DESCRIPTION OF THE TASK: Copy the records below exactly, leaving out any pictures.

:: RECORDS SHOWN

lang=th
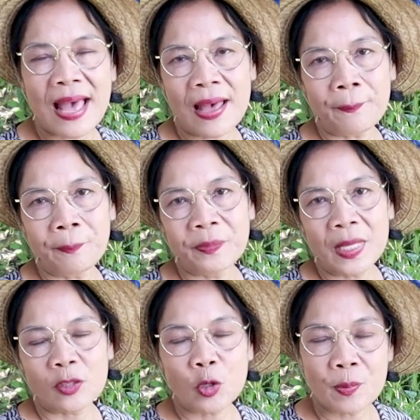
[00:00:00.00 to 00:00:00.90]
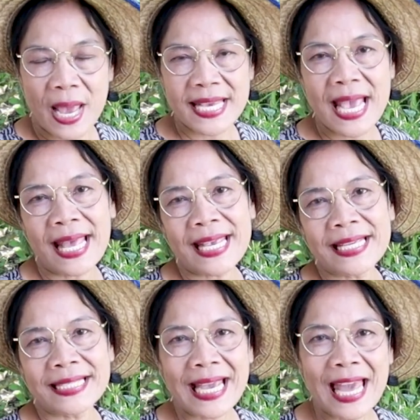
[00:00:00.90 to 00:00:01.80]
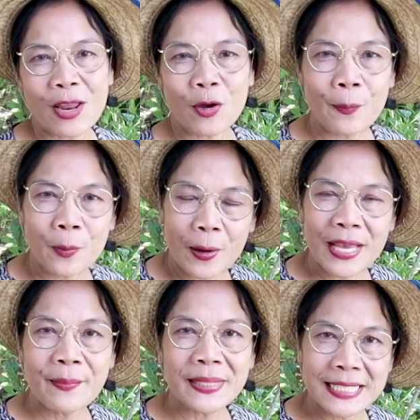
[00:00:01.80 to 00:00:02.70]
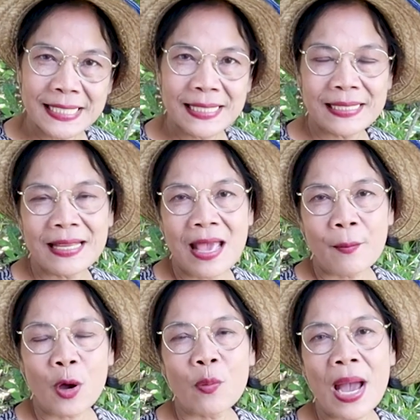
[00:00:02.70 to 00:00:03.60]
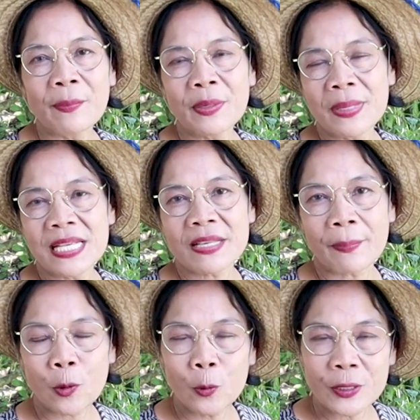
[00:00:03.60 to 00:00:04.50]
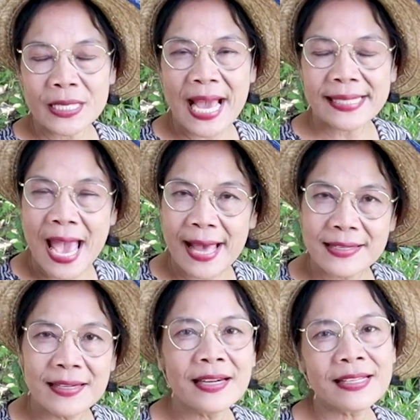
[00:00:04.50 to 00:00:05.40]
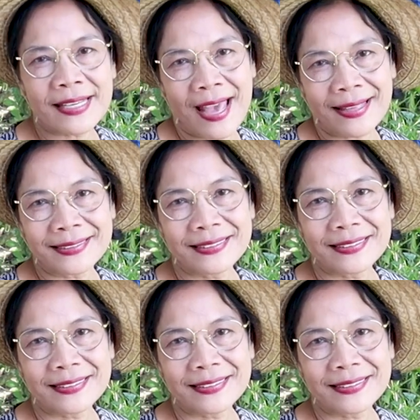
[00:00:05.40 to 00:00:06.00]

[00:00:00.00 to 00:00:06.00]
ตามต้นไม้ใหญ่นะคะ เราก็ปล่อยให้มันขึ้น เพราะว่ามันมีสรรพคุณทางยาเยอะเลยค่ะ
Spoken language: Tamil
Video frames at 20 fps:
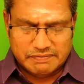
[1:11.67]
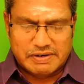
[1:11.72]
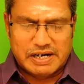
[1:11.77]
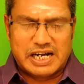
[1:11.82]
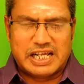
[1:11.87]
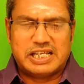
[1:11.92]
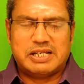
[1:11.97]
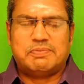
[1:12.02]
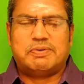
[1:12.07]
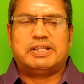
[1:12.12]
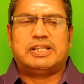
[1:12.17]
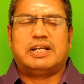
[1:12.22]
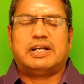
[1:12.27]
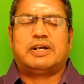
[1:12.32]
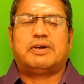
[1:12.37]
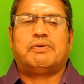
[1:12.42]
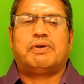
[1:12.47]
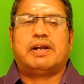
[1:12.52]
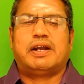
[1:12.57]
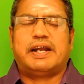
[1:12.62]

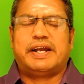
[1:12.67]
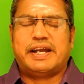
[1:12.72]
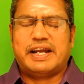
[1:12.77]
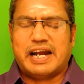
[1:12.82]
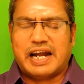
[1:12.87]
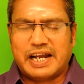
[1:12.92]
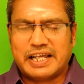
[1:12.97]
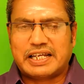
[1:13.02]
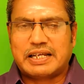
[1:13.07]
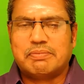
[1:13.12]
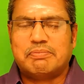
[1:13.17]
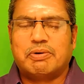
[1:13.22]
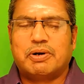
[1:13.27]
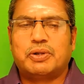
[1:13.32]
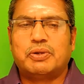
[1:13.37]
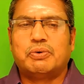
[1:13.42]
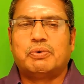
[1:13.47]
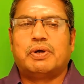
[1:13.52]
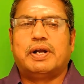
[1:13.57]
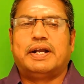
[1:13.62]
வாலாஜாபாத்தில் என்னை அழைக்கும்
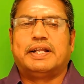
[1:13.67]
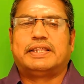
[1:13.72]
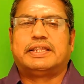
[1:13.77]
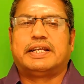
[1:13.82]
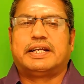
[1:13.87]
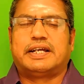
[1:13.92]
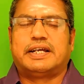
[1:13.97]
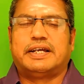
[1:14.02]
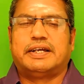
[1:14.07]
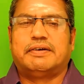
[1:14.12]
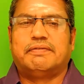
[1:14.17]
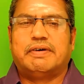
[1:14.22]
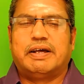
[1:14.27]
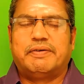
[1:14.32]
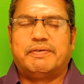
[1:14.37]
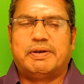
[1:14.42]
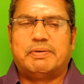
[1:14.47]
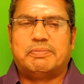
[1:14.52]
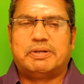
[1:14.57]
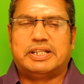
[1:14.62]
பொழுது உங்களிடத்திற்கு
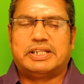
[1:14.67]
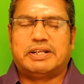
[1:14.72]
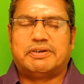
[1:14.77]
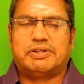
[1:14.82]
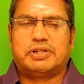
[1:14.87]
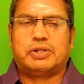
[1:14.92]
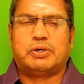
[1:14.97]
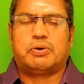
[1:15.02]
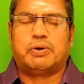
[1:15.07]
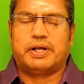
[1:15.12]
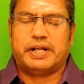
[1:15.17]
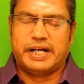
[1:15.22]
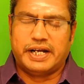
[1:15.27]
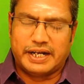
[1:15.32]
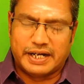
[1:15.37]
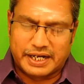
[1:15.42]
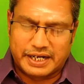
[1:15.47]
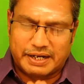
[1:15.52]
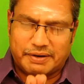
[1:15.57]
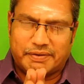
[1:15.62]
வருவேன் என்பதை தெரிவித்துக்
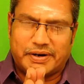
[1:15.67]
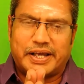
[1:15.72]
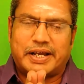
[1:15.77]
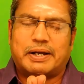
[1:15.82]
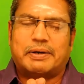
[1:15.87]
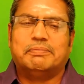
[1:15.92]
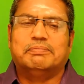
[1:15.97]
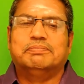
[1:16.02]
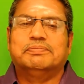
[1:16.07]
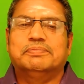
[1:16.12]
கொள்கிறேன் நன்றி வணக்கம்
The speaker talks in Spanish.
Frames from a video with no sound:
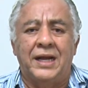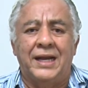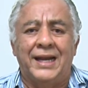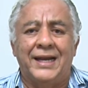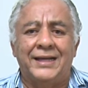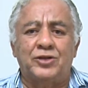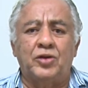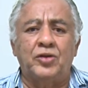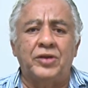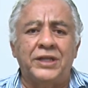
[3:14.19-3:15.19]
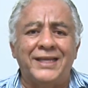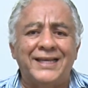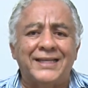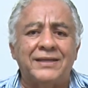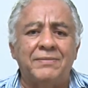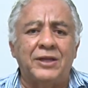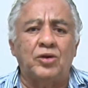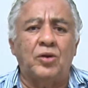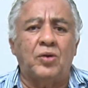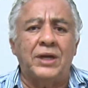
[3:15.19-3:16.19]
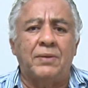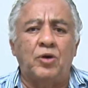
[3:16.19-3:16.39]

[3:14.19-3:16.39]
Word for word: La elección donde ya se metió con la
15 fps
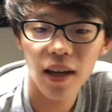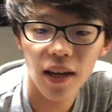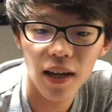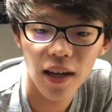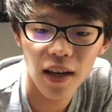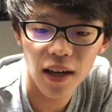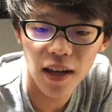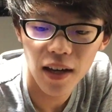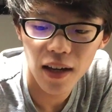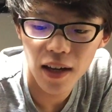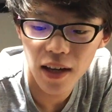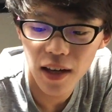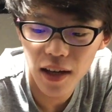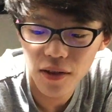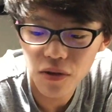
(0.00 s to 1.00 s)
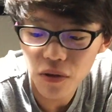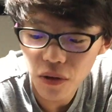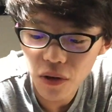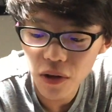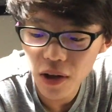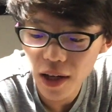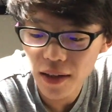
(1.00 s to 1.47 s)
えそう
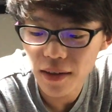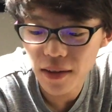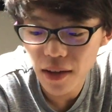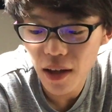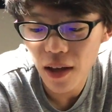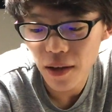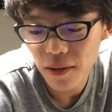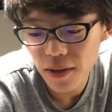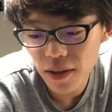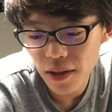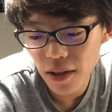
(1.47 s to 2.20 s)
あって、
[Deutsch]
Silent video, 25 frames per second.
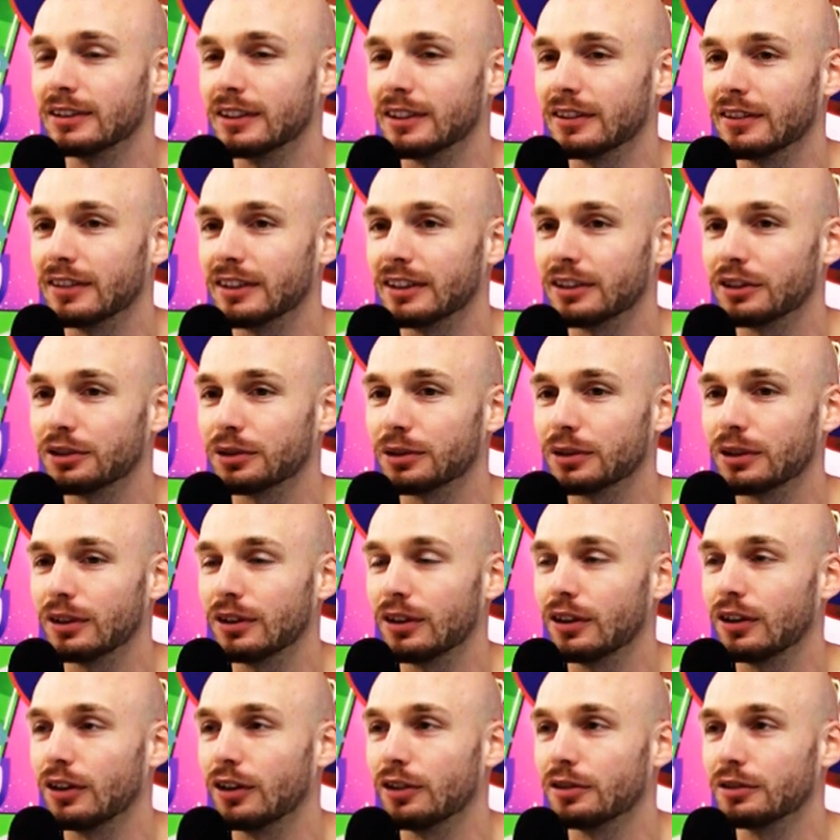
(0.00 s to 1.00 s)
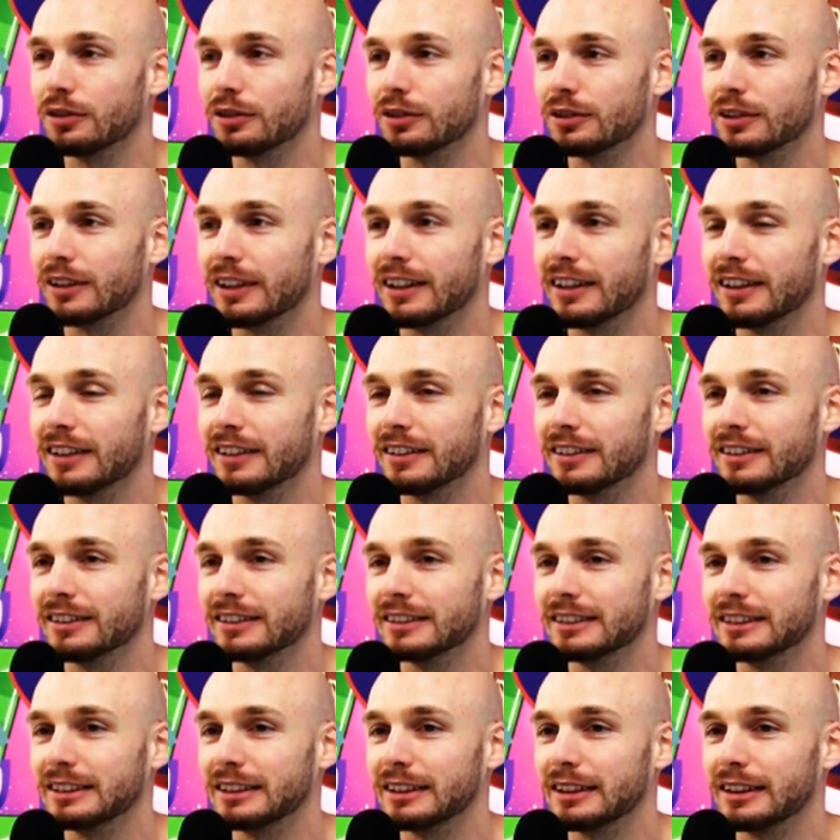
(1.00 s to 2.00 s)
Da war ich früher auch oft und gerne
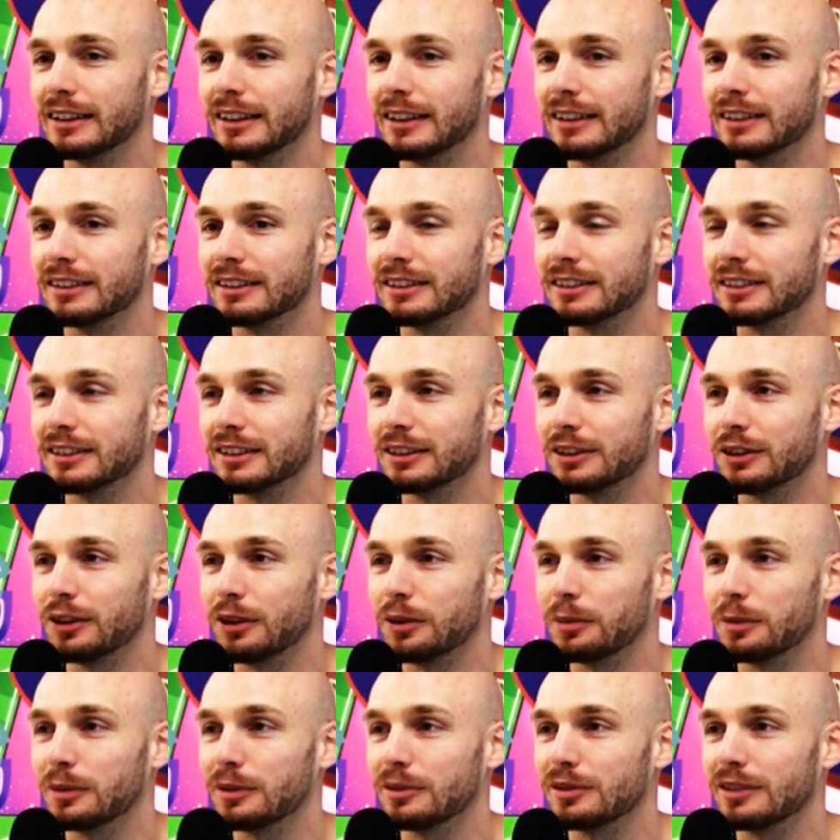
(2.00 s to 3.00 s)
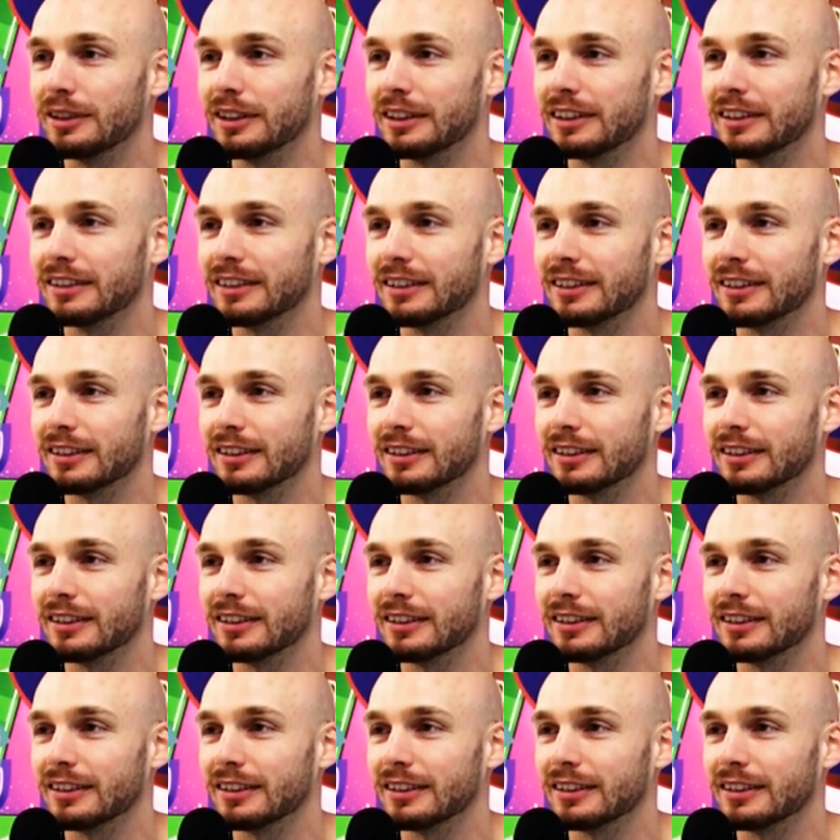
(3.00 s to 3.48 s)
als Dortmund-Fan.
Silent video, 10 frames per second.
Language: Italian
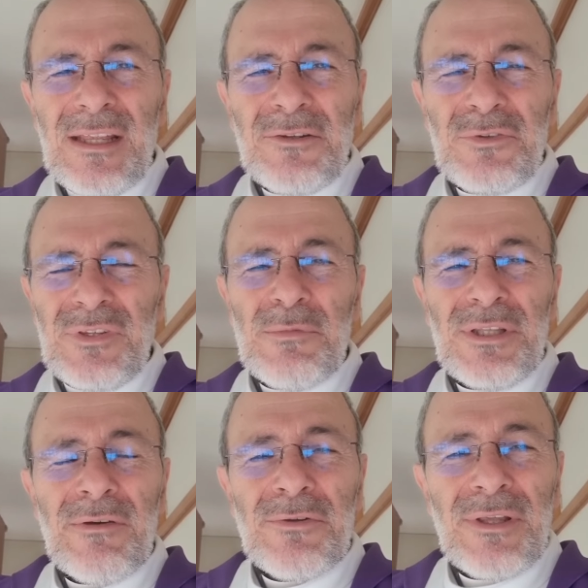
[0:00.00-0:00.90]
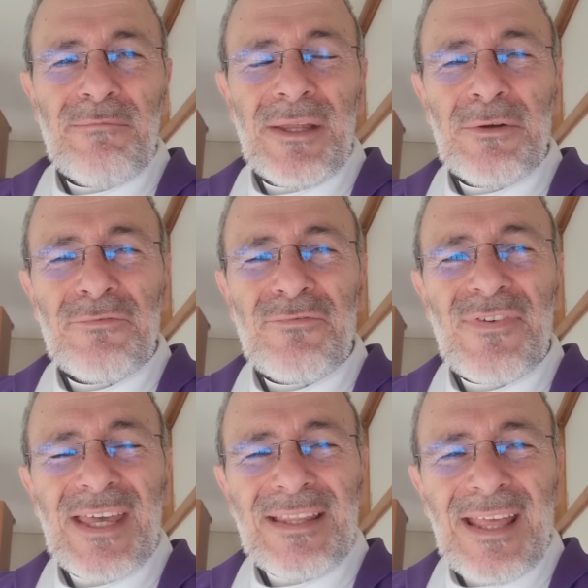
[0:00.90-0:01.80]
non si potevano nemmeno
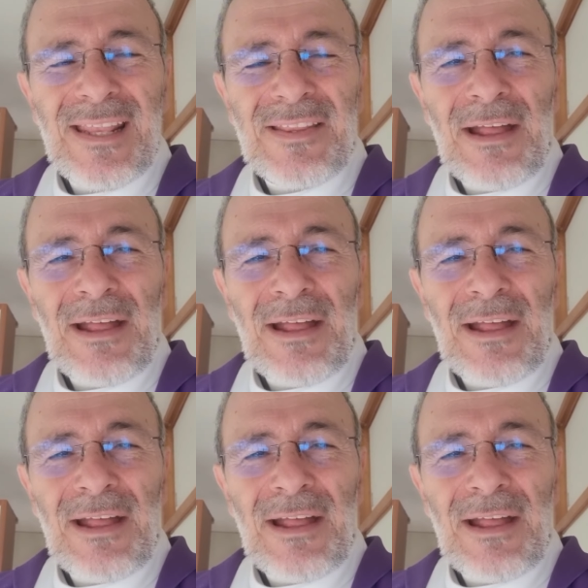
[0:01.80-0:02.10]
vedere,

::::

TASK RESULT:
lang=th
[00:00:00.00 to 00:00:00.90]
[00:00:00.90 to 00:00:01.80]
[00:00:01.80 to 00:00:02.70]
[00:00:02.70 to 00:00:03.60]
[00:00:03.60 to 00:00:04.50]
[00:00:04.50 to 00:00:05.40]
[00:00:05.40 to 00:00:06.00]

[00:00:00.00 to 00:00:06.00]
ตามต้นไม้ใหญ่นะคะ เราก็ปล่อยให้มันขึ้น เพราะว่ามันมีสรรพคุณทางยาเยอะเลยค่ะ
Spoken language: Tamil
Video frames at 20 fps:
[1:11.67]
[1:11.72]
[1:11.77]
[1:11.82]
[1:11.87]
[1:11.92]
[1:11.97]
[1:12.02]
[1:12.07]
[1:12.12]
[1:12.17]
[1:12.22]
[1:12.27]
[1:12.32]
[1:12.37]
[1:12.42]
[1:12.47]
[1:12.52]
[1:12.57]
[1:12.62]

[1:12.67]
[1:12.72]
[1:12.77]
[1:12.82]
[1:12.87]
[1:12.92]
[1:12.97]
[1:13.02]
[1:13.07]
[1:13.12]
[1:13.17]
[1:13.22]
[1:13.27]
[1:13.32]
[1:13.37]
[1:13.42]
[1:13.47]
[1:13.52]
[1:13.57]
[1:13.62]
வாலாஜாபாத்தில் என்னை அழைக்கும்
[1:13.67]
[1:13.72]
[1:13.77]
[1:13.82]
[1:13.87]
[1:13.92]
[1:13.97]
[1:14.02]
[1:14.07]
[1:14.12]
[1:14.17]
[1:14.22]
[1:14.27]
[1:14.32]
[1:14.37]
[1:14.42]
[1:14.47]
[1:14.52]
[1:14.57]
[1:14.62]
பொழுது உங்களிடத்திற்கு
[1:14.67]
[1:14.72]
[1:14.77]
[1:14.82]
[1:14.87]
[1:14.92]
[1:14.97]
[1:15.02]
[1:15.07]
[1:15.12]
[1:15.17]
[1:15.22]
[1:15.27]
[1:15.32]
[1:15.37]
[1:15.42]
[1:15.47]
[1:15.52]
[1:15.57]
[1:15.62]
வருவேன் என்பதை தெரிவித்துக்
[1:15.67]
[1:15.72]
[1:15.77]
[1:15.82]
[1:15.87]
[1:15.92]
[1:15.97]
[1:16.02]
[1:16.07]
[1:16.12]
கொள்கிறேன் நன்றி வணக்கம்
The speaker talks in Spanish.
Frames from a video with no sound:
[3:14.19-3:15.19]
[3:15.19-3:16.19]
[3:16.19-3:16.39]

[3:14.19-3:16.39]
Word for word: La elección donde ya se metió con la
15 fps
(0.00 s to 1.00 s)
(1.00 s to 1.47 s)
えそう
(1.47 s to 2.20 s)
あって、
[Deutsch]
Silent video, 25 frames per second.
(0.00 s to 1.00 s)
(1.00 s to 2.00 s)
Da war ich früher auch oft und gerne
(2.00 s to 3.00 s)
(3.00 s to 3.48 s)
als Dortmund-Fan.
Silent video, 10 frames per second.
Language: Italian
[0:00.00-0:00.90]
[0:00.90-0:01.80]
non si potevano nemmeno
[0:01.80-0:02.10]
vedere,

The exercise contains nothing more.